This is similar to TCP-MD5 in functionality but it's sufficiently different that packet formats and interfaces are incompatible. Compared to TCP-MD5 more algorithms are supported and multiple keys can be used on the same connection but there is still no negotiation mechanism.
Expected use-case is protecting long-duration BGP/LDP connections between routers using pre-shared keys. The goal of this series is to allow routers using the Linux TCP stack to interoperate with vendors such as Cisco and Juniper.
Both algorithms described in RFC5926 are implemented but the code is not very easily extensible beyond that. In particular there are several code paths making stack allocations based on RFC5926 maximum, those would have to be increased. Support for arbitrary algorithms was requested in reply to previous posts but I believe there is no real use case for that.
The current implementation is somewhat loose regarding configuration: * Overlaping MKTs can be configured despite what RFC5925 says * Current key can be deleted. RFC says this shouldn't be allowed but enforcing this belongs at an admin shell rather than in the kernel. * If multiple keys are valid for a destination the kernel picks one in an unpredictable manner (this can be overridden).

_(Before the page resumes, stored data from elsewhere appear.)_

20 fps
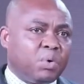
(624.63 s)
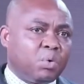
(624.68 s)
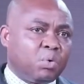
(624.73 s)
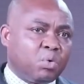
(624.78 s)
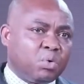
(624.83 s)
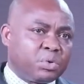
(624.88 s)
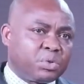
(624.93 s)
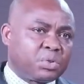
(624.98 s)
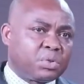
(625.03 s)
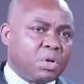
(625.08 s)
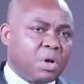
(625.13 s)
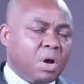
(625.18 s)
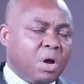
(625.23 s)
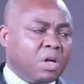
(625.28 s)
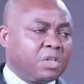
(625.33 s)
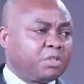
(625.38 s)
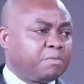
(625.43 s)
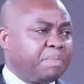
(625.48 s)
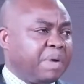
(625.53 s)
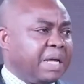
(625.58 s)
whose
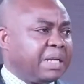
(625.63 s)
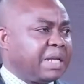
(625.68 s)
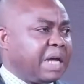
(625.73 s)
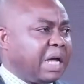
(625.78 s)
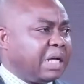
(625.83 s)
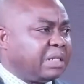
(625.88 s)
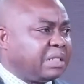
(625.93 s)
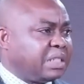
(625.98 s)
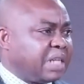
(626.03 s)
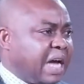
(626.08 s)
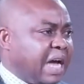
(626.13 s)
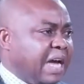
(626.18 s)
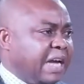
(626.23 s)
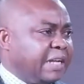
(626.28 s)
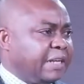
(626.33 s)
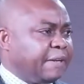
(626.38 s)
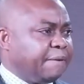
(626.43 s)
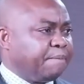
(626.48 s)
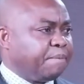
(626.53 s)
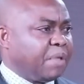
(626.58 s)
husband had
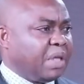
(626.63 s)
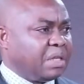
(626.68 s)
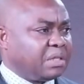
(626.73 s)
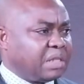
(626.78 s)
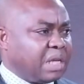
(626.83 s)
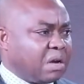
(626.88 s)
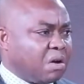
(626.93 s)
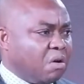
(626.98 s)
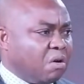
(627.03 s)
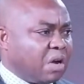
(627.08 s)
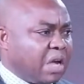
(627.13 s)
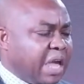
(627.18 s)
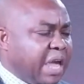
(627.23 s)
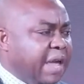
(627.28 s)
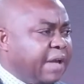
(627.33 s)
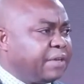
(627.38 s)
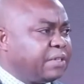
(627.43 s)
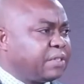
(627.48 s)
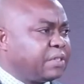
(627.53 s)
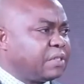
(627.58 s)
died in 2
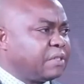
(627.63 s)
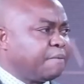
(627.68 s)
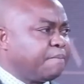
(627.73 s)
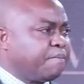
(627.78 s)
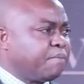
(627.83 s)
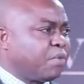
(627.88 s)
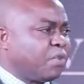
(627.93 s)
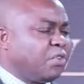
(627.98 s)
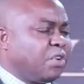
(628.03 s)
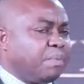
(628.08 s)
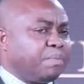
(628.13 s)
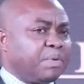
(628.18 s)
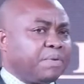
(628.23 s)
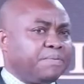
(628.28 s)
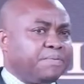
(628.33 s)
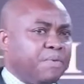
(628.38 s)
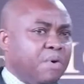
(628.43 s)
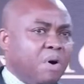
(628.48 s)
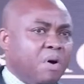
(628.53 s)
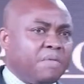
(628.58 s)
Kings chapter
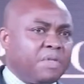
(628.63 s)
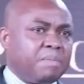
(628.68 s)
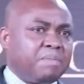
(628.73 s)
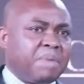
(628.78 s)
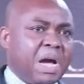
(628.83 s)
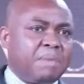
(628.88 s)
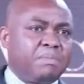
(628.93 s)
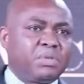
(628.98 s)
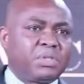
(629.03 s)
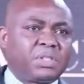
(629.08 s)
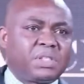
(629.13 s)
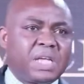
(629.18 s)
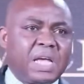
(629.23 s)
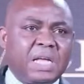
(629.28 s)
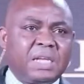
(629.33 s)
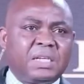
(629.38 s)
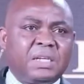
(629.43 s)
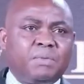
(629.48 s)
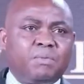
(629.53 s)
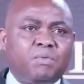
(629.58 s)
4. The Bible
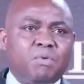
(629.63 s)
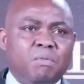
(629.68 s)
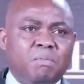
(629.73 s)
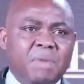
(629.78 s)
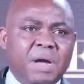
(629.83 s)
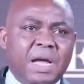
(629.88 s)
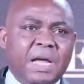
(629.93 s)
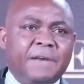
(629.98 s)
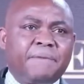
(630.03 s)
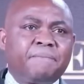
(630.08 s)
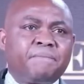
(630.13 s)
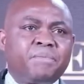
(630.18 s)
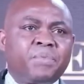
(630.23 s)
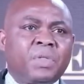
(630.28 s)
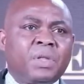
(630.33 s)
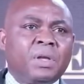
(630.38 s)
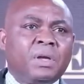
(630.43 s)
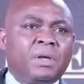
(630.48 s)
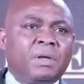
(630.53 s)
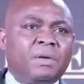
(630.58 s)
said the woman,
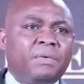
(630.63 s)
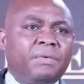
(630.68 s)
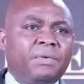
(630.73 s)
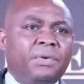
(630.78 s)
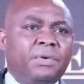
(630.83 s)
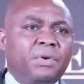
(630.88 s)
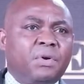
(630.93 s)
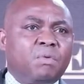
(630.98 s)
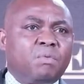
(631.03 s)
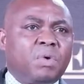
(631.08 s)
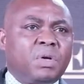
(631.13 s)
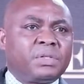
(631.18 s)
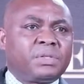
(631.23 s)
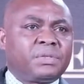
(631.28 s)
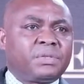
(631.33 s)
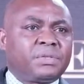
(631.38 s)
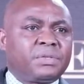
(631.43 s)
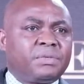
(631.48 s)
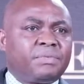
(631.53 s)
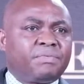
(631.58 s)
you know,
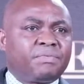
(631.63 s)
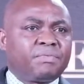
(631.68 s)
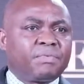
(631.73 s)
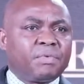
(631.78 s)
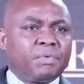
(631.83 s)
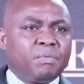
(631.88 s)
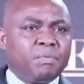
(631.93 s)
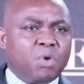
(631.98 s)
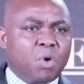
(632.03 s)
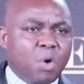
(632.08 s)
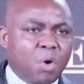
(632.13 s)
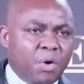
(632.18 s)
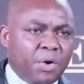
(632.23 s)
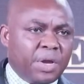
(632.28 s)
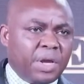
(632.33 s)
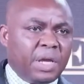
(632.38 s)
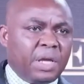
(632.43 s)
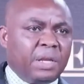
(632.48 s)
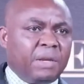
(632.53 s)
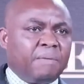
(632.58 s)
was
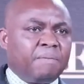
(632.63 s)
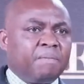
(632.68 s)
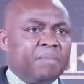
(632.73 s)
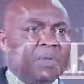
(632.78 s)
hoeing.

These conditions could be tightened but it is not clear the kernel should spend effort to prevent misconfiguration from userspace.
The current code is largely feature complete and well-tested but I am somewhat stuck on next steps for getting this into upstream. Any suggestions would be very welcome
Here are some known flaws and limitations:
* Unsigned packets are sent if AO is active but no keys are found. * Crypto API is used with buffers on the stack and inside struct sock, this might not work on all arches. I'm currently only testing x64 VMs * Interaction with TCP-MD5 not tested in all corners. * Interaction with FASTOPEN not tested and unlikely to work because sequence number assumptions for syn/ack. * No way to limit keys on a per-port basis (used to be implicit with per-socket keys). * Not clear if crypto_ahash_setkey might sleep. If some implementation do that then maybe they could be excluded through alloc flags. * Traffic key is not cached (reducing performance) * No caching or hashing for key lookups so this will scale poorly with many keys
There is relatively little code sharing with the TCP_MD5SIG feature and earlier versions shared even less. Unlike MD5 the AO feature is kept separate from the rest of the TCP code and reusing code would require many unrelated cleanup changes.

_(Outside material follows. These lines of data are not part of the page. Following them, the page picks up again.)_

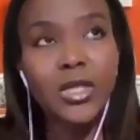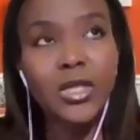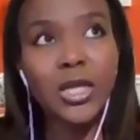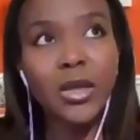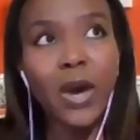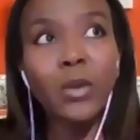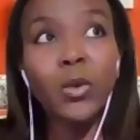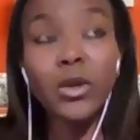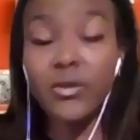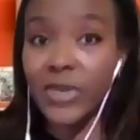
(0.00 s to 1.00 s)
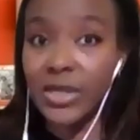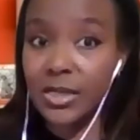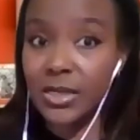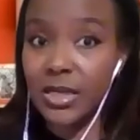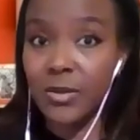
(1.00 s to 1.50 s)
So I wouldn't
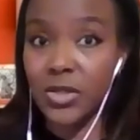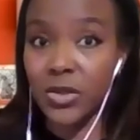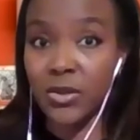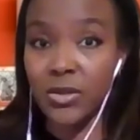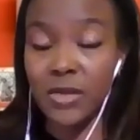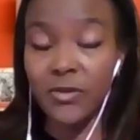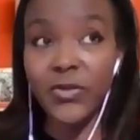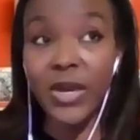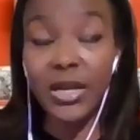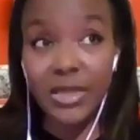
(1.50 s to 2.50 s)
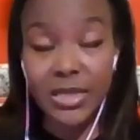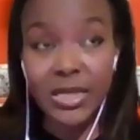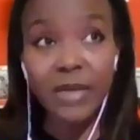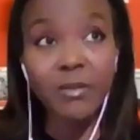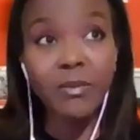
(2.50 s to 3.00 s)
face the same struggles. In fact, I
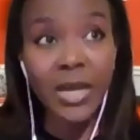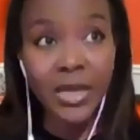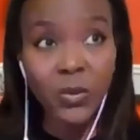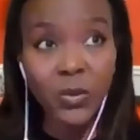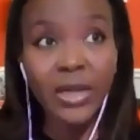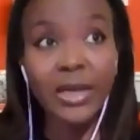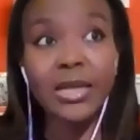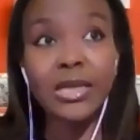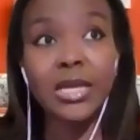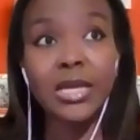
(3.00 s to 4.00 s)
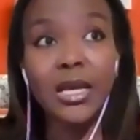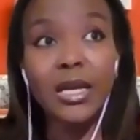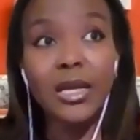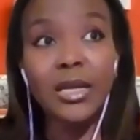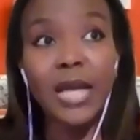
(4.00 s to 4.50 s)
say in many ways,
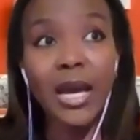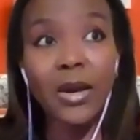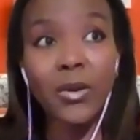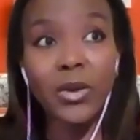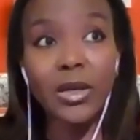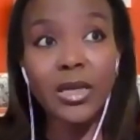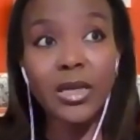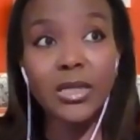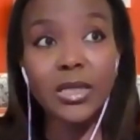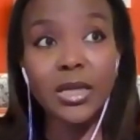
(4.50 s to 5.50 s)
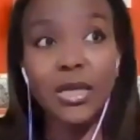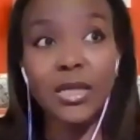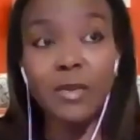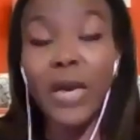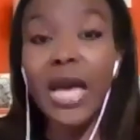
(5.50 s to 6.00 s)
now is,
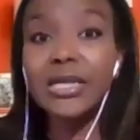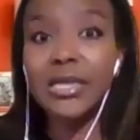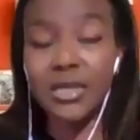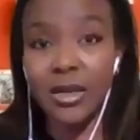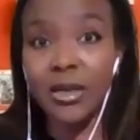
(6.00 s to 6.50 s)
is the best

I'm not convinced that "authopt" is particularly good naming convention, this name is a personal invention that does not appear anywhere else. The RFC calls this "tcp-ao". Perhaps TCP_AOSIG would be a better name and it would also make the close connection to TCP_MD5SIG more visible?

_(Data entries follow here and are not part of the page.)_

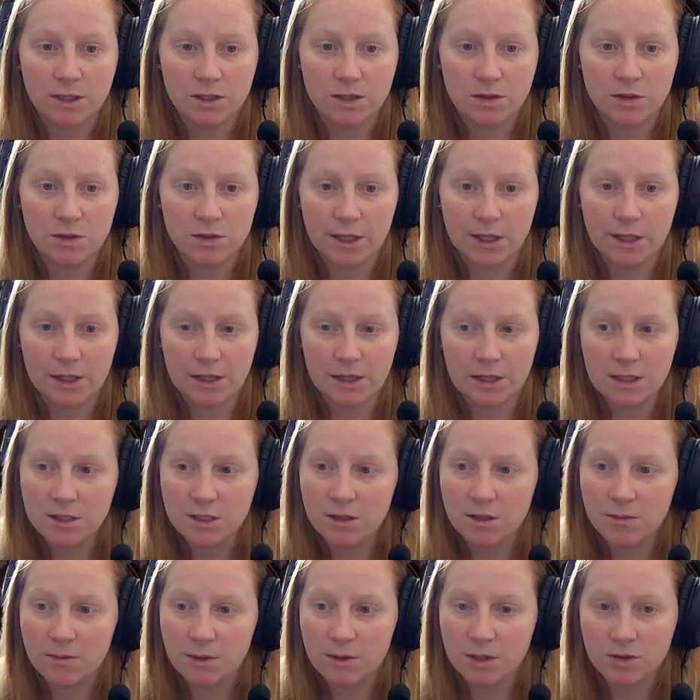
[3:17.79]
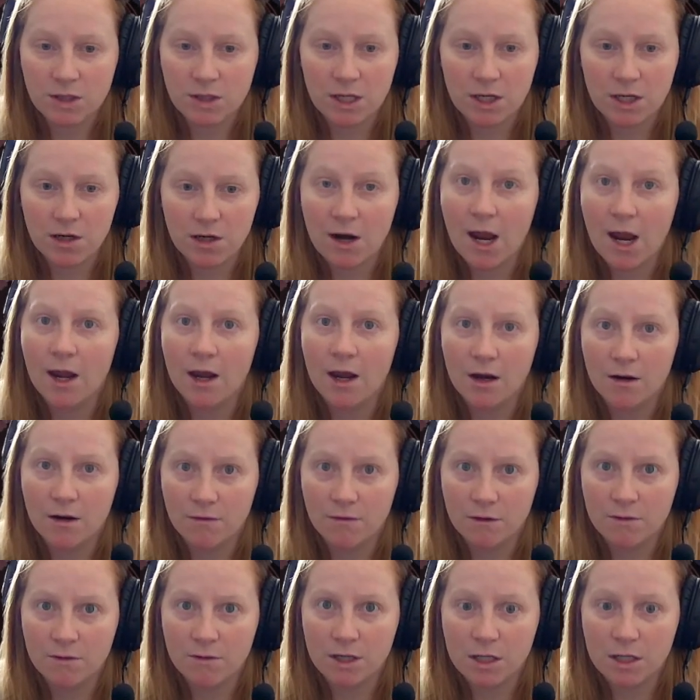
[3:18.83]
So like these commands right here,
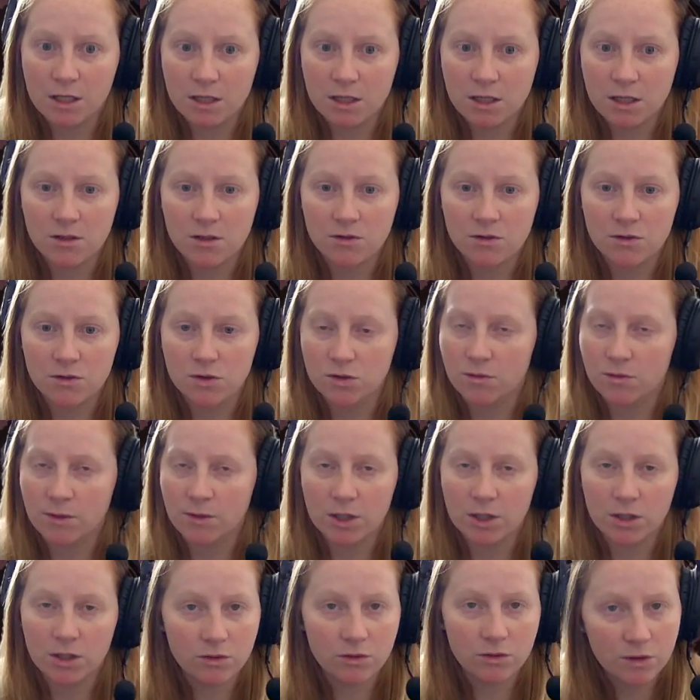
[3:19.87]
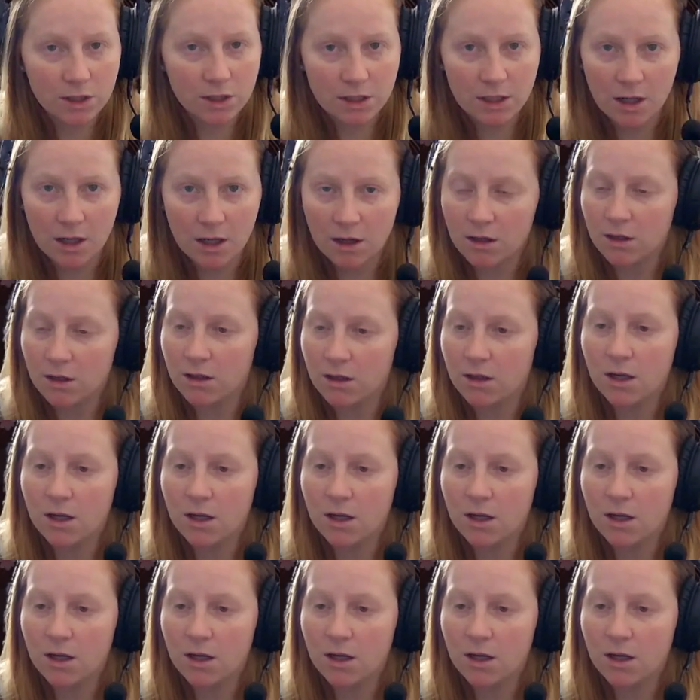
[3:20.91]
everybody can use. So no matter who they are,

Some testing support is included in nettest and fcnal-test.sh, similar to the current level of tcp-md5 testing.
A more elaborate test suite using pytest and scapy is available out of tree: https://github.com/cdleonard/tcp-authopt-test That test suite is much larger that the kernel code and did not receive many comments in previous ports so I will attempt to push it separately (if at all).
Changes for frr (old): https://github.com/FRRouting/frr/pull/9442 That PR was made early for ABI feedback, it has many issues.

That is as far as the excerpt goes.